Jews and Science

The first signs of the modernization and secularization of the Jewish community in Romania emerged in the second half of the nineteenth century, under the influence of the Haskalah movement, which was disseminated by young intellectuals and scholars, mainly from Galicia and Bessarabia, who laid foundations for Jewish communal and cultural institutions in Romania. Many Jewish intellectuals were also prominent in the broader Romanian cultural and scientific environment, including Iuliu Barasch, Benjamin Schwarzfeld and his sons Moses, and Wilhelm. These intellectuals, who had been educated in European universities or rabbinic seminaries, helped to modernize Jewish culture and education.
With the modernization of Romanian society, the second half of the nineteenth century also marked the appearance of Jewish intellectuals in the elite of Romanian cultural and scientific life. The Romanian language became the language of secular forms of culture, both in the Jewish press and literature, historiography and Jewish studies. Some of those intellectuals, Moses Schwarzfeld above all, researched and wrote the history of Romanian Jews, and among the first Romanian philologists and linguists were Moses Gaster, Heinrich Tiktin, and Lazăr Șăineanu ,who made significant contributions to this field.
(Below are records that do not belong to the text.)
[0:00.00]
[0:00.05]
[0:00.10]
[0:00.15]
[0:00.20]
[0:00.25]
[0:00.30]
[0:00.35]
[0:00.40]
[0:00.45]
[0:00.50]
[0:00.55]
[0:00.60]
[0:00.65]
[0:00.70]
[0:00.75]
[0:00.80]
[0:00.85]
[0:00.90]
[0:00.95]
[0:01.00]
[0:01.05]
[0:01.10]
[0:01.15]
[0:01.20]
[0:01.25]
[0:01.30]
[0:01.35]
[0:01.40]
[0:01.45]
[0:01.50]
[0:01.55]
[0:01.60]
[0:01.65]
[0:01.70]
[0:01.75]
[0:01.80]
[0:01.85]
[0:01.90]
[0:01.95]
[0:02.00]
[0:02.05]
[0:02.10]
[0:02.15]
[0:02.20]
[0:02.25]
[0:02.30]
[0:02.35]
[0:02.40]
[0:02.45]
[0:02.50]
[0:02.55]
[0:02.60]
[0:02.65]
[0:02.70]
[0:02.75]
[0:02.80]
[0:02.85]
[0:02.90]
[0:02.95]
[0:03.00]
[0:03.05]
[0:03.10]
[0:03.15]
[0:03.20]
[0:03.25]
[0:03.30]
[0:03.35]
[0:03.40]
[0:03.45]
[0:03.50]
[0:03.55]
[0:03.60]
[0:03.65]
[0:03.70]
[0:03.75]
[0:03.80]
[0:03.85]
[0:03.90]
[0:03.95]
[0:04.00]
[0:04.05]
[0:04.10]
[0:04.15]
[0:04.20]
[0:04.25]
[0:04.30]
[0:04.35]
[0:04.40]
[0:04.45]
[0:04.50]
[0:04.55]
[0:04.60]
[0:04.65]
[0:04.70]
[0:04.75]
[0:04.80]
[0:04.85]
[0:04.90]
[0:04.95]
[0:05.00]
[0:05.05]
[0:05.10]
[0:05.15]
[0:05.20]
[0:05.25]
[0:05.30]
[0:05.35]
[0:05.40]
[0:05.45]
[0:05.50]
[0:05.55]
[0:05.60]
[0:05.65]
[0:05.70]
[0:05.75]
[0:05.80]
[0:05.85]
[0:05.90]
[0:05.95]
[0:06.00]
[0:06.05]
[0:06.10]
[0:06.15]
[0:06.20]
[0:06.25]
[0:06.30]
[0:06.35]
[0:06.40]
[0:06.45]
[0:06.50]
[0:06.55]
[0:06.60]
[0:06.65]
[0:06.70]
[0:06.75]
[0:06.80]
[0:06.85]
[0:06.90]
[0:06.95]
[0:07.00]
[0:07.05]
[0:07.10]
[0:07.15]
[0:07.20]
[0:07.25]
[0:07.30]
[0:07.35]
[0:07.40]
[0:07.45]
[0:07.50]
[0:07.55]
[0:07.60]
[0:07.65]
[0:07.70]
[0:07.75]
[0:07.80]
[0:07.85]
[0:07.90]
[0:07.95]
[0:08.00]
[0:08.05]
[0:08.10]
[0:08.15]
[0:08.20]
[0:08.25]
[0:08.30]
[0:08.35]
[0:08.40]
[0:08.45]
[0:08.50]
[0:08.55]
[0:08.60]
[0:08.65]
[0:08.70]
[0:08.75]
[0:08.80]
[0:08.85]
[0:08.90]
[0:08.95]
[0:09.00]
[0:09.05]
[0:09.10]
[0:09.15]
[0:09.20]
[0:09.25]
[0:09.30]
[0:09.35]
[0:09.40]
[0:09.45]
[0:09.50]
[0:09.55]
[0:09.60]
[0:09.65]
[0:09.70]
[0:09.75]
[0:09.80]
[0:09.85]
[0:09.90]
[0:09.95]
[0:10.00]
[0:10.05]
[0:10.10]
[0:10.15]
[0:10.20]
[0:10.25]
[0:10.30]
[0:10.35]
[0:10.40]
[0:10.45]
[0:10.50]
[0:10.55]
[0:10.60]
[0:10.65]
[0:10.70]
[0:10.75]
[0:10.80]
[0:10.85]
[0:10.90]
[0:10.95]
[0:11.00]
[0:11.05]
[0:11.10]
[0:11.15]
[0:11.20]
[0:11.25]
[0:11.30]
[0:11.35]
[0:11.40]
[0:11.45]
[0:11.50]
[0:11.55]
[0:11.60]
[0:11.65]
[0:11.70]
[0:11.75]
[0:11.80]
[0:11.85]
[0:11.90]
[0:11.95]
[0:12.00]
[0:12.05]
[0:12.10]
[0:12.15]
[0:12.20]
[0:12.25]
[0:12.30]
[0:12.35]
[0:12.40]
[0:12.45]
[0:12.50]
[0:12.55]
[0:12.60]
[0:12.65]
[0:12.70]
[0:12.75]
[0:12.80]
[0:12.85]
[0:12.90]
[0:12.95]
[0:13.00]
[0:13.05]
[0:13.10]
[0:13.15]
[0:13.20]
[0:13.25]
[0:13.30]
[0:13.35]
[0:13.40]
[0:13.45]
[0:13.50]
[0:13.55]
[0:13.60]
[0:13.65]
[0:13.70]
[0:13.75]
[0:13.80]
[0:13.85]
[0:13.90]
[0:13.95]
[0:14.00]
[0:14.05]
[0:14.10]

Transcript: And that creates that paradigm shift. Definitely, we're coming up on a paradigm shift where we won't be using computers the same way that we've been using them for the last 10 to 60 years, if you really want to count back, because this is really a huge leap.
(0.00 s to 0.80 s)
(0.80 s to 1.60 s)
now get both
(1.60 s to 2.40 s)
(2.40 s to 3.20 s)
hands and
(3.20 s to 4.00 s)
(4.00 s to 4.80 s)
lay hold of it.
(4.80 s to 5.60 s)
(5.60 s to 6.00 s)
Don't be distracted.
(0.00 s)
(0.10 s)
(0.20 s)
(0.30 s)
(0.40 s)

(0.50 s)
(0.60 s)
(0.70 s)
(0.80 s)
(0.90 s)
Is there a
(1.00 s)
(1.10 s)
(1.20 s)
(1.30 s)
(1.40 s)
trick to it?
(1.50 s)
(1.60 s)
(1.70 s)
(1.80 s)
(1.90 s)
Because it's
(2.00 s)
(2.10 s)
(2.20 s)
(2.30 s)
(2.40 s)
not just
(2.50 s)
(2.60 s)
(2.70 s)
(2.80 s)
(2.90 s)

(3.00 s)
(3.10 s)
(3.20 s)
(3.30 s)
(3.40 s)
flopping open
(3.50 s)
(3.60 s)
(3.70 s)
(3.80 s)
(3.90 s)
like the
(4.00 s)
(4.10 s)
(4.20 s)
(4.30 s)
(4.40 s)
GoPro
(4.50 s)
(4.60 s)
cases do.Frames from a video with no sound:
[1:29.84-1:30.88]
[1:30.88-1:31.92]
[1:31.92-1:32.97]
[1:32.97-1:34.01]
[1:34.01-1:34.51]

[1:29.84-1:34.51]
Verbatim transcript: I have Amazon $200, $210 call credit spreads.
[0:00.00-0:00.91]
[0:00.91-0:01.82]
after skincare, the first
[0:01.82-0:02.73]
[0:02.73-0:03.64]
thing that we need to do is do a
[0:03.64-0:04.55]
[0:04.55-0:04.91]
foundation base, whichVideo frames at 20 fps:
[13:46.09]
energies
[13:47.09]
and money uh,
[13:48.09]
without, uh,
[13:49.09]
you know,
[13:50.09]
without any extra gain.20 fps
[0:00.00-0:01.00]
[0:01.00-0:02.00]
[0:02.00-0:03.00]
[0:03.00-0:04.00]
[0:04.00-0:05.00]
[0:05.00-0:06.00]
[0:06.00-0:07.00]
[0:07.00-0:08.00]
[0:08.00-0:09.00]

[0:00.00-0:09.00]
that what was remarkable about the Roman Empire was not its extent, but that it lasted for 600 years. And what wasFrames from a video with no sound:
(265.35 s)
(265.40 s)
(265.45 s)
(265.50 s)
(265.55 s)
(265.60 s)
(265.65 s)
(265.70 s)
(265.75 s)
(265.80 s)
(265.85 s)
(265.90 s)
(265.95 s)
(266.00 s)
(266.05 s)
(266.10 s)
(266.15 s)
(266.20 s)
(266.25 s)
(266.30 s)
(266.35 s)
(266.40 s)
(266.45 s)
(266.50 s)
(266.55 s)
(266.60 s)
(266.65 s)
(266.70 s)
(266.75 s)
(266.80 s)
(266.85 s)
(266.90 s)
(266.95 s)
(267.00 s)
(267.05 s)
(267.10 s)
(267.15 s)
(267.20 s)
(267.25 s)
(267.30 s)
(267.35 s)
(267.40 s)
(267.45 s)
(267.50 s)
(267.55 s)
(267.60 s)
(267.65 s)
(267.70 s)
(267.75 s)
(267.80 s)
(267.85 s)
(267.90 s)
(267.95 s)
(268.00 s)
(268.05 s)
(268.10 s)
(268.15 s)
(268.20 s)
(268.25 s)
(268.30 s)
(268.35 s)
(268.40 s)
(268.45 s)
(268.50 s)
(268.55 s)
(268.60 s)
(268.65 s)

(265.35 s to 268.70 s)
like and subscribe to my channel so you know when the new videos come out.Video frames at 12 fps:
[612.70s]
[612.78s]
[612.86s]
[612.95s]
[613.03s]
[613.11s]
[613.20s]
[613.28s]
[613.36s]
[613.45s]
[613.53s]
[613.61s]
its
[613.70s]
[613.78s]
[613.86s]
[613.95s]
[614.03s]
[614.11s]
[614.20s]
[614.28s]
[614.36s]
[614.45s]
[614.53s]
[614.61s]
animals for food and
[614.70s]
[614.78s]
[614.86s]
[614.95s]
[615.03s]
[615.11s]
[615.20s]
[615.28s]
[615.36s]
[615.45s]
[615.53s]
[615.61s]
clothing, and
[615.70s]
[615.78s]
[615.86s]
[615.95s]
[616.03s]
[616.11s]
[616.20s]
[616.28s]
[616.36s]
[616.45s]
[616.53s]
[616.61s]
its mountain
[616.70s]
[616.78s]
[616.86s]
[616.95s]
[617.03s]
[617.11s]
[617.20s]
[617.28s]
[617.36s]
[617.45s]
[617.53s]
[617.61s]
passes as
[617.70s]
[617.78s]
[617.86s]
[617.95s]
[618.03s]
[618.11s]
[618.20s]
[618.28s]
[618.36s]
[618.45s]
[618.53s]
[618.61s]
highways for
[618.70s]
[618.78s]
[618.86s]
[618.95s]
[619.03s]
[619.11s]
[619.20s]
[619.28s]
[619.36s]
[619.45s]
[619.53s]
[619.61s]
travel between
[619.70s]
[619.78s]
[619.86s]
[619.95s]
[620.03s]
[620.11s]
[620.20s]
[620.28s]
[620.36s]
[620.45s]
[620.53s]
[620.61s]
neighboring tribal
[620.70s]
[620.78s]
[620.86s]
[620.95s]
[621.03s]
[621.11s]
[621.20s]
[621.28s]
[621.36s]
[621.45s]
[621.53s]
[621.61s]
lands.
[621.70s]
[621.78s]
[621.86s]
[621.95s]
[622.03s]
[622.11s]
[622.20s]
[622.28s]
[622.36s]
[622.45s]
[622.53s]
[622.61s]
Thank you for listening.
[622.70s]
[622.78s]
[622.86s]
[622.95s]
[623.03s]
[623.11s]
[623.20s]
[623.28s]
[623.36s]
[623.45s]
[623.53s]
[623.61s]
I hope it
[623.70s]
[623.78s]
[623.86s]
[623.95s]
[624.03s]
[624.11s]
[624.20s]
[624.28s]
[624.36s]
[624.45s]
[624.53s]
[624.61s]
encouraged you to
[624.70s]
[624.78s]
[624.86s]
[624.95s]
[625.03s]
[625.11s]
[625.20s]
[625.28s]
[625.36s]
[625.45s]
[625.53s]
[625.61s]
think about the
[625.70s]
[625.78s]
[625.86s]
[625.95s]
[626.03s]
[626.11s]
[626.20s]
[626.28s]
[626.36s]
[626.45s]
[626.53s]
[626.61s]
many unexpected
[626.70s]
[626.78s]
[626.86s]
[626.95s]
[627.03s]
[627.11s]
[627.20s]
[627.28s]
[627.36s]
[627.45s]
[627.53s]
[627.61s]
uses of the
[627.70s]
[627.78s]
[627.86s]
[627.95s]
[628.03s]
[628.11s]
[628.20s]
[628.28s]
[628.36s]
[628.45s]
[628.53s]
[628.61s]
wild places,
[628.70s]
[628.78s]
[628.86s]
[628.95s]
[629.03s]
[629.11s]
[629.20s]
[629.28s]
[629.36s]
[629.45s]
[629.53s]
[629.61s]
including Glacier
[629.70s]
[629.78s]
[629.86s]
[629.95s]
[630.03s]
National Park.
As the first universities in Romania were founded in the second half of the nineteenth century, the first scientists, including Jewish scientists were educated in European universities. Dr. Iuliu Barasch, who received his doctorate of medicine in Berlin, was appointed professor at the school of surgery in Bucharest in1855, becoming the first Jew to lecture at a Romanian university. Barasch, was the first in a long line of Jewish scientists in Romania, and the editor of Isis Natura, the first magazine of popular science in Romania. David Emmanuel received his PhD in mathematics from the Sorbonne University in1879, and became professor at the University of Bucharest and at the Polytechnic School. Lazăr Edeleanu, who received his PhD in chemistry in Berlin in 1887, is known for being the first to synthesize amphetamine, and is considered to be the founder of the petrochemical industry in Romania.
After World War II, Jews participated in the development of the basic and applied research in Romania. Before World War II basic scientific research was conducted mainly by Universities, and only in the late 1940s, institutes of basic and applied scientific research in mathematics, physics, physical chemistry, applied mechanics, and energy were founded in the framework of the Romanian Academy.
From the 1960s, an increasingly accelerated process was set off to “nationalize” party and state bodies by removing Jews from positions of leadership. At the same time, a significant number of Jewish intellectuals were able to pursue their work, some of them becoming prominent in the fields of science and culture. Linguists Alexandru Graur, Jacques Byck, Iancu Fischer, Henri Wald, and Solomon Marcus, and the literary historian Paul Cornea acquired a remarkable renown and Nicolae Cajal, physician and specialist in the research of virology, was elected member of the Romanian Academy in 1990, and in 1994 became its vice- president.